• **Data extract**
......

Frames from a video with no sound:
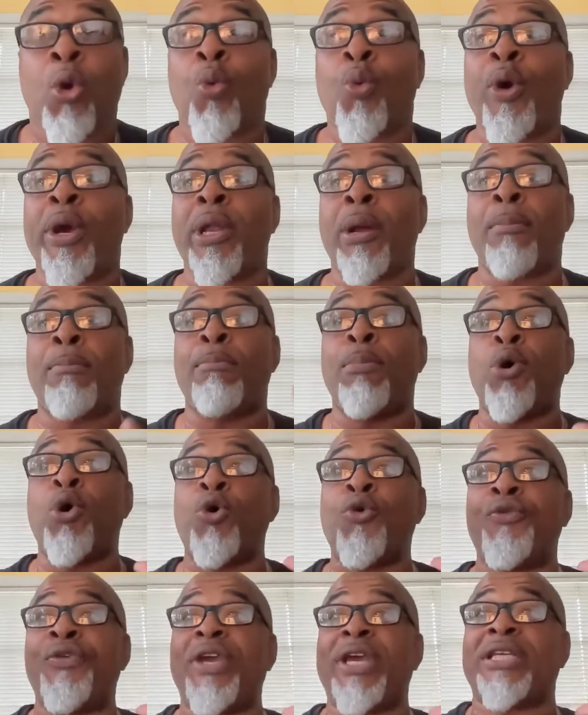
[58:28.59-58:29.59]
when a
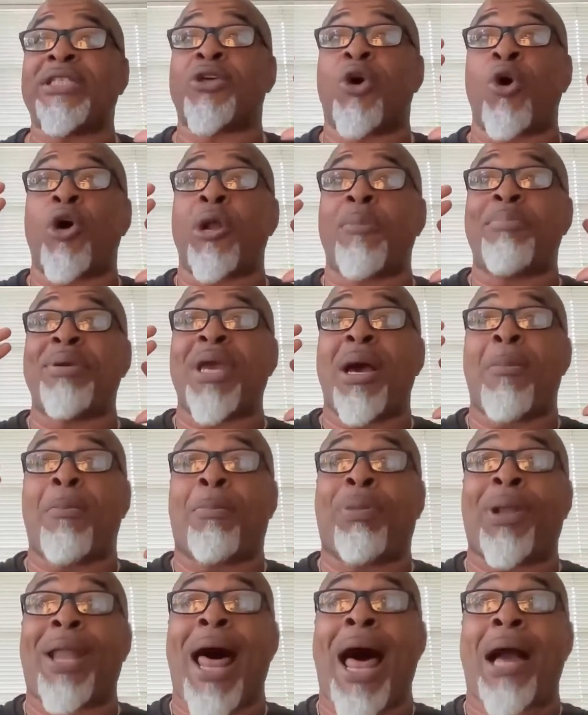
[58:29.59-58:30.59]
movie is going to be a
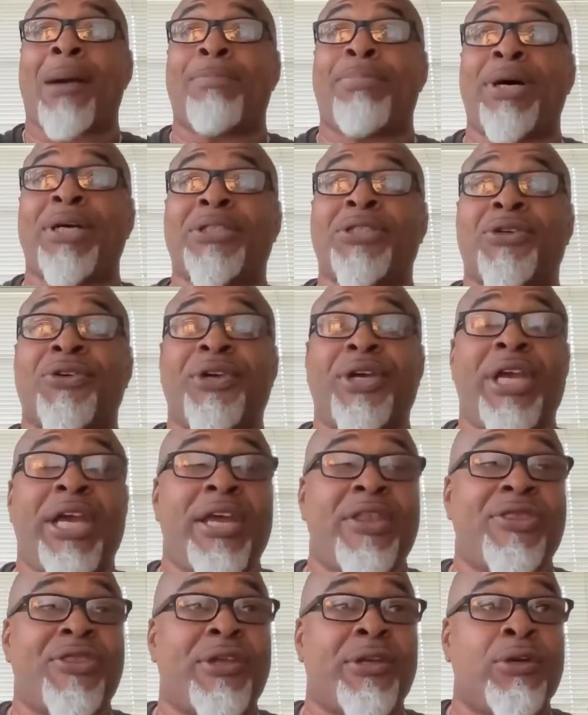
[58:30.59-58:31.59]
blockbuster
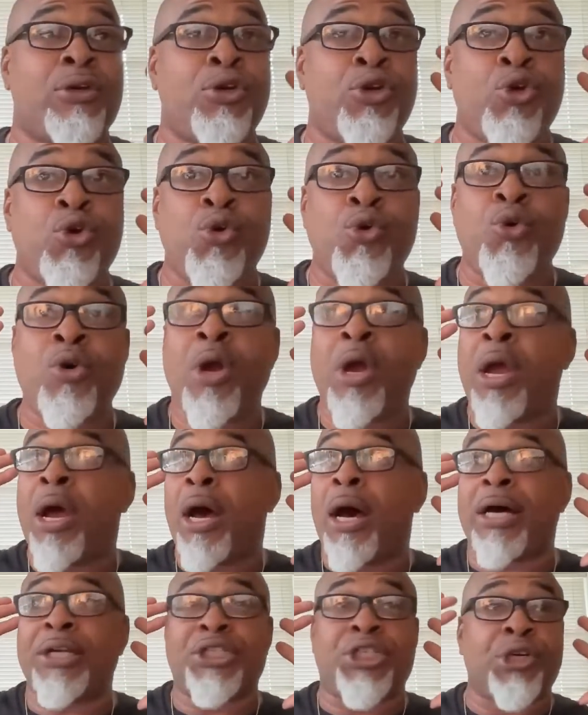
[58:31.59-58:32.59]
hit, the new
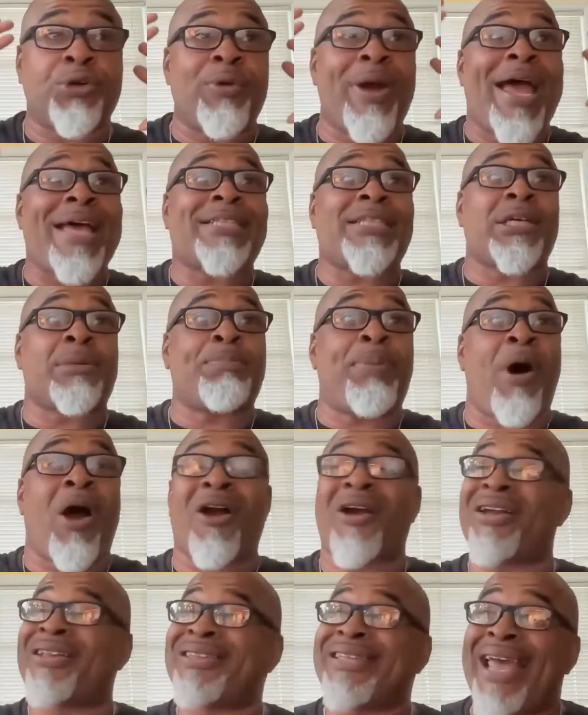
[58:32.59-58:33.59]
uh, Jurassic
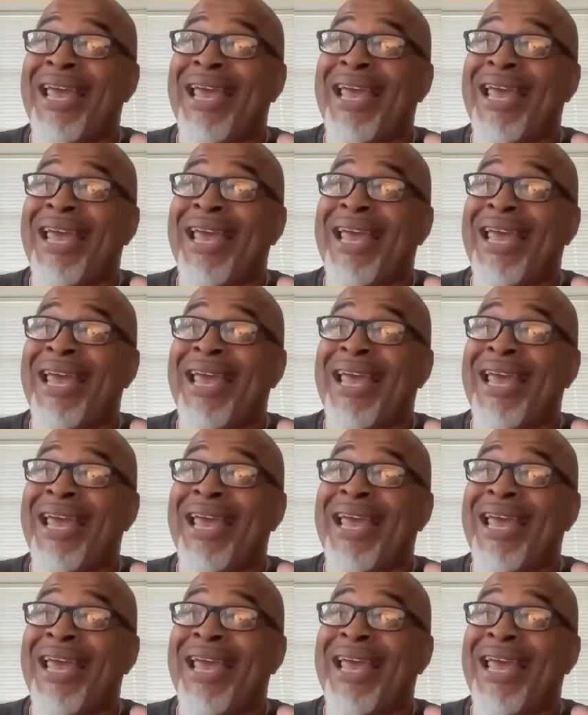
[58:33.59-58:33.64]
Park,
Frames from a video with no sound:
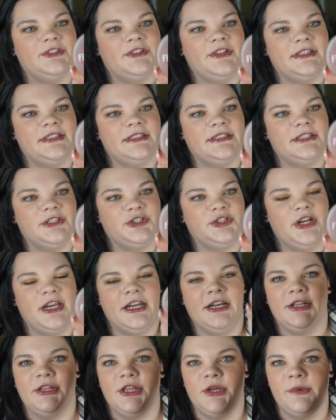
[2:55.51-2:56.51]
This is the
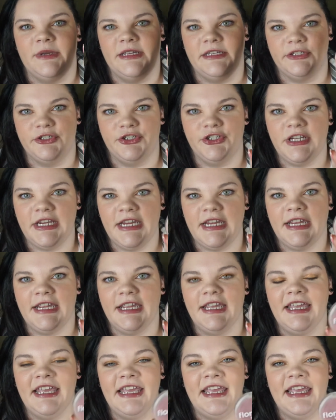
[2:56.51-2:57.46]
shade Glowing G.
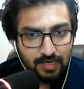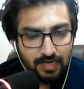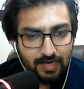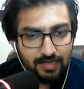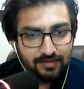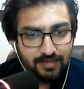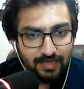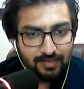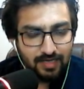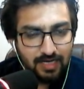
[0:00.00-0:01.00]
And
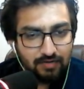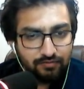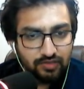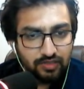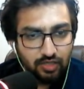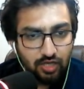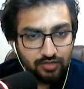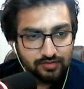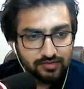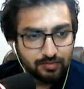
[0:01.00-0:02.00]
then after
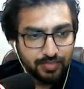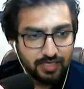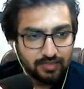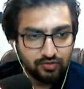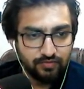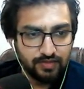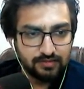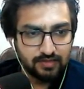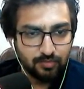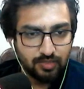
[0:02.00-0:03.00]
loss, the price of
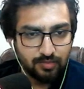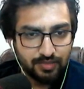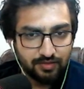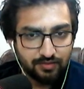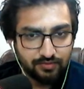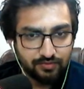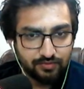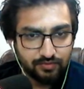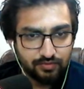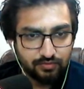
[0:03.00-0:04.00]
this kebab is
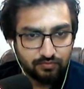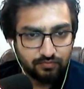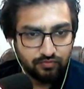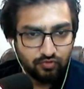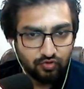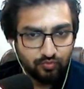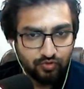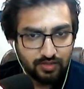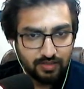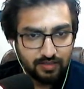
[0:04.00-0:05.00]

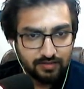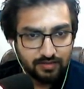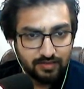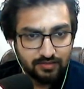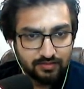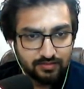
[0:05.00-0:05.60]
4.88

......

• **Your objective**
Beginning with the line holding "[0:02.00-0:03.00]", copy each line exactly through the end of the records above, and leave every picture out.

• **Exercise solution**
[0:02.00-0:03.00]
loss, the price of
[0:03.00-0:04.00]
this kebab is
[0:04.00-0:05.00]

[0:05.00-0:05.60]
4.88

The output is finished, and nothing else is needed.